* BRIEF: Take the records below and set down exactly the lines from the one with "[5:27.67-5:28.57]" to the one with "[5:41.17-5:41.77]", ends included; do not copy the pictures.

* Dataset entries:

-*-

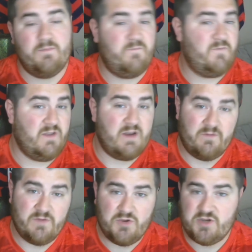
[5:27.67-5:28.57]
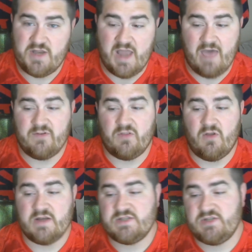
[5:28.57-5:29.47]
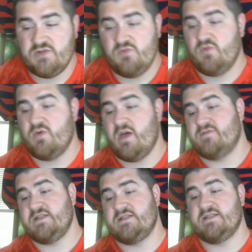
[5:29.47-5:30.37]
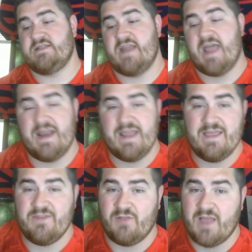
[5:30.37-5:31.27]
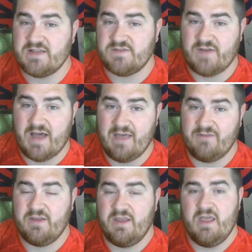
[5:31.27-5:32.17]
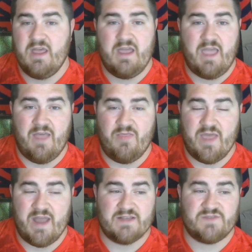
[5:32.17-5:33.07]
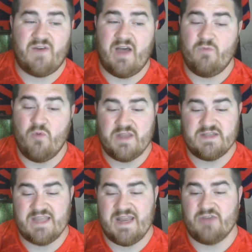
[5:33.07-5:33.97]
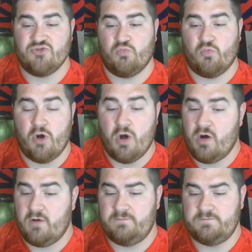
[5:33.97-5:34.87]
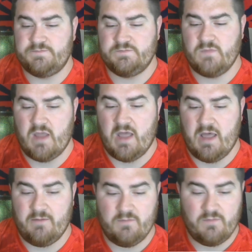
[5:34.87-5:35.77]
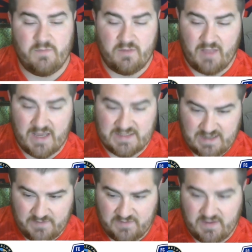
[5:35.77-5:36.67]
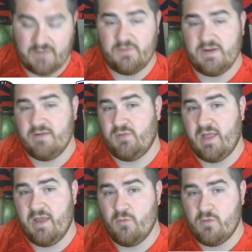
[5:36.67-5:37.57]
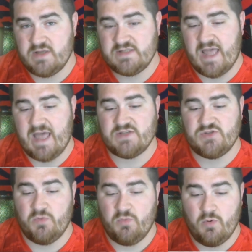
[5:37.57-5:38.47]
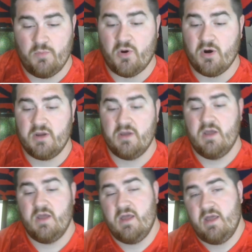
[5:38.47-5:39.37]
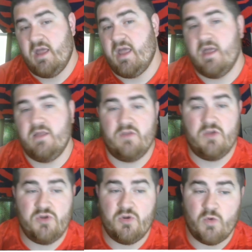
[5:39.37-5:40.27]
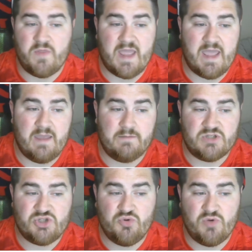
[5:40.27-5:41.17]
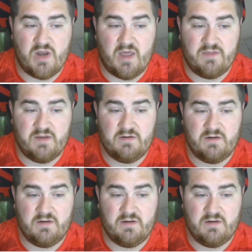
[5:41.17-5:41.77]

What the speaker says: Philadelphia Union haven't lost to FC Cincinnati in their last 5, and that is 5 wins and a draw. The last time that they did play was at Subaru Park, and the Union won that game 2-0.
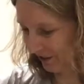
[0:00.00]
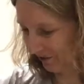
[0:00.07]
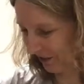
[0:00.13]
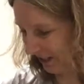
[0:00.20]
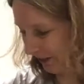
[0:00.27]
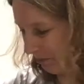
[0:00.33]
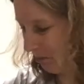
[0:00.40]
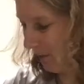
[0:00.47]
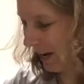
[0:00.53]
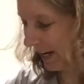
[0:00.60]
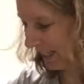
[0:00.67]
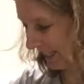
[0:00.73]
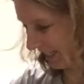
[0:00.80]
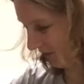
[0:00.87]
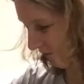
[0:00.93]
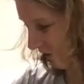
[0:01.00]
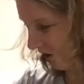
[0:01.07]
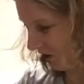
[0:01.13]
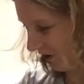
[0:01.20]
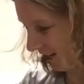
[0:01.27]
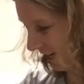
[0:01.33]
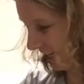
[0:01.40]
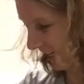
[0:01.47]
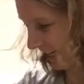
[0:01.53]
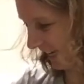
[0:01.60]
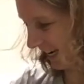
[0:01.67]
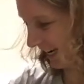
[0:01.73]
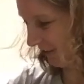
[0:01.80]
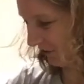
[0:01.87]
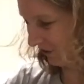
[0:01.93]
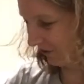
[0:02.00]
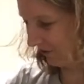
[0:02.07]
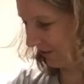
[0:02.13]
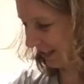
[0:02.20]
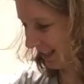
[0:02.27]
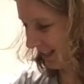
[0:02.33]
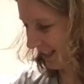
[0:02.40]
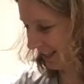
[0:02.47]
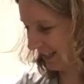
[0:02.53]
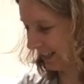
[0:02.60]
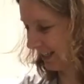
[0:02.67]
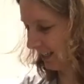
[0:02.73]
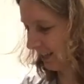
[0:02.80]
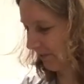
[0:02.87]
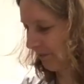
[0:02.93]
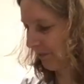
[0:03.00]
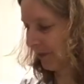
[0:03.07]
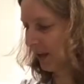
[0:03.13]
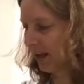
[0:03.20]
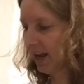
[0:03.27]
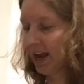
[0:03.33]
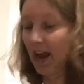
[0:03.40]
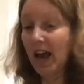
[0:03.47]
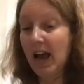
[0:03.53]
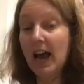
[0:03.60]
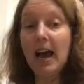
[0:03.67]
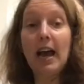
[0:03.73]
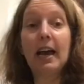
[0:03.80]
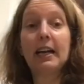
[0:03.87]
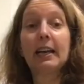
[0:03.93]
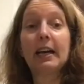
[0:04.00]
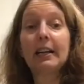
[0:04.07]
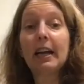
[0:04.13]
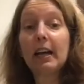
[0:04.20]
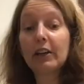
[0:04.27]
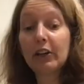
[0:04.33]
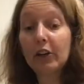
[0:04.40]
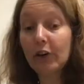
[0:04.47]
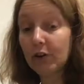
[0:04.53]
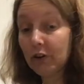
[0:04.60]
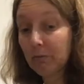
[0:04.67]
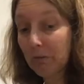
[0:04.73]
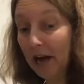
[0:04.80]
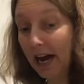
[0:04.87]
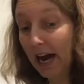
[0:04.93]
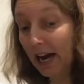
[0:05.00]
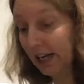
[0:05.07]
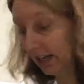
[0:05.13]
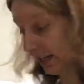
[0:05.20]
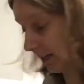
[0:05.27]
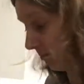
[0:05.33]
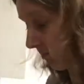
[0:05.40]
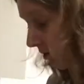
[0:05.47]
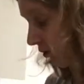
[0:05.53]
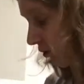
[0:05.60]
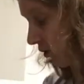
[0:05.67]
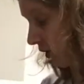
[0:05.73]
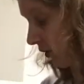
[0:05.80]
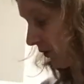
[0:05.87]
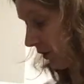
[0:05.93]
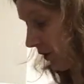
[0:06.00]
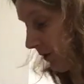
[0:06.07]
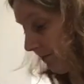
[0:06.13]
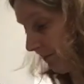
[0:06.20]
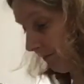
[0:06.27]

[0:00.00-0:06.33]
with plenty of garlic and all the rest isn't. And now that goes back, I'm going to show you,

-*-

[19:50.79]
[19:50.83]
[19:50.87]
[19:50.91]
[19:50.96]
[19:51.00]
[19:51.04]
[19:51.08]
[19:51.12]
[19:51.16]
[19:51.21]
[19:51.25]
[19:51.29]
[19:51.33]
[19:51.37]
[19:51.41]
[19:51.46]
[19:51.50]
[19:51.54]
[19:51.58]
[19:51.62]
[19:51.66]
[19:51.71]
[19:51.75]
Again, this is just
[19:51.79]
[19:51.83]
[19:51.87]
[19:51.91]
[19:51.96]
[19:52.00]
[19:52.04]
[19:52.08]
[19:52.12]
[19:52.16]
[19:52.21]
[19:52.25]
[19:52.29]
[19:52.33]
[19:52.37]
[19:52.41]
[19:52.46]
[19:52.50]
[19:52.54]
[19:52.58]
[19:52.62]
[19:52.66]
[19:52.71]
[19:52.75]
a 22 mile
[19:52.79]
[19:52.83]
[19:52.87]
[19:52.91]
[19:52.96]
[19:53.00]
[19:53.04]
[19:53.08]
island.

-*-

* TASK RESPONSE:
[5:27.67-5:28.57]
[5:28.57-5:29.47]
[5:29.47-5:30.37]
[5:30.37-5:31.27]
[5:31.27-5:32.17]
[5:32.17-5:33.07]
[5:33.07-5:33.97]
[5:33.97-5:34.87]
[5:34.87-5:35.77]
[5:35.77-5:36.67]
[5:36.67-5:37.57]
[5:37.57-5:38.47]
[5:38.47-5:39.37]
[5:39.37-5:40.27]
[5:40.27-5:41.17]
[5:41.17-5:41.77]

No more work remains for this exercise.